● Exercise
Could you retype all of the records exactly, leaving out every picture?

● Supplied records

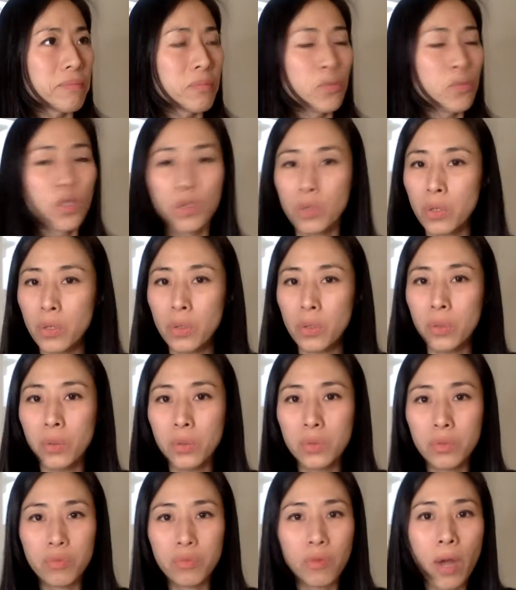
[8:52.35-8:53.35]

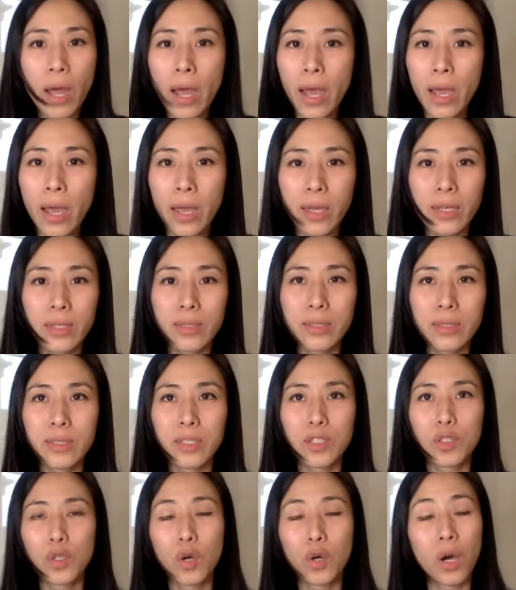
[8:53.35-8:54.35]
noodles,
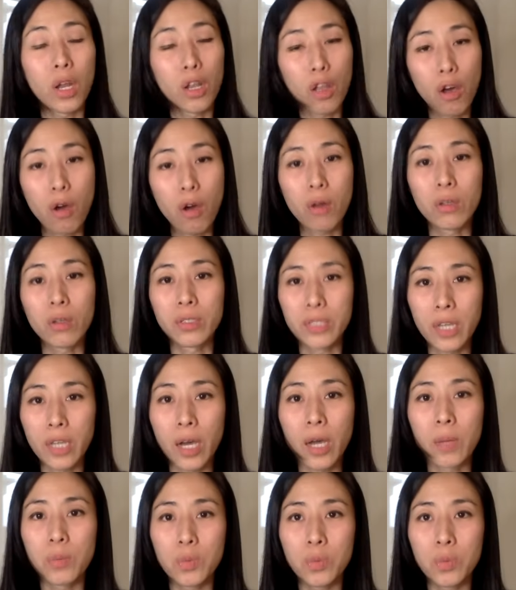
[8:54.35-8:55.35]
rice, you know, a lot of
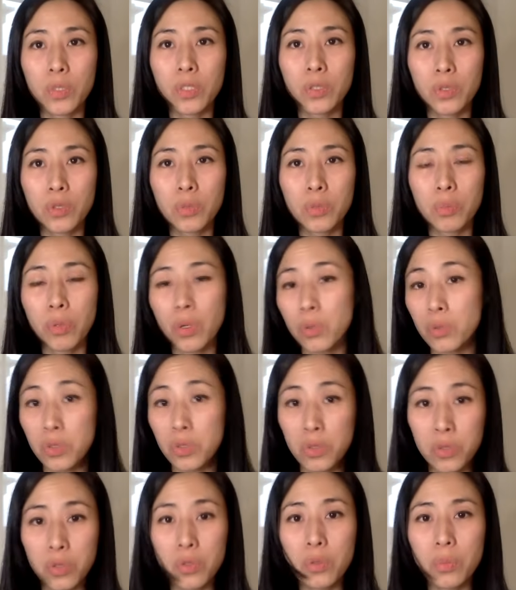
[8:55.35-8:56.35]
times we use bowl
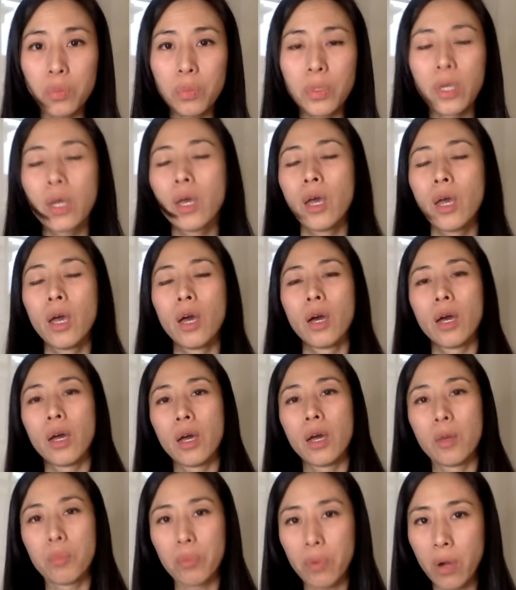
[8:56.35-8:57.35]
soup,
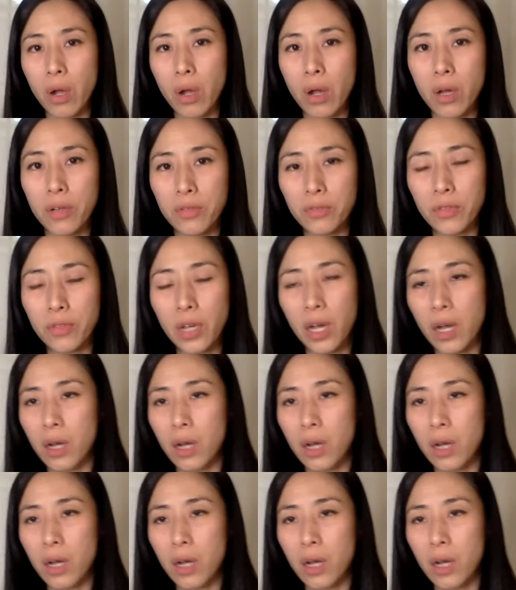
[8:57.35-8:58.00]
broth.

● Result of the exercise
[8:52.35-8:53.35]

[8:53.35-8:54.35]
noodles,
[8:54.35-8:55.35]
rice, you know, a lot of
[8:55.35-8:56.35]
times we use bowl
[8:56.35-8:57.35]
soup,
[8:57.35-8:58.00]
broth.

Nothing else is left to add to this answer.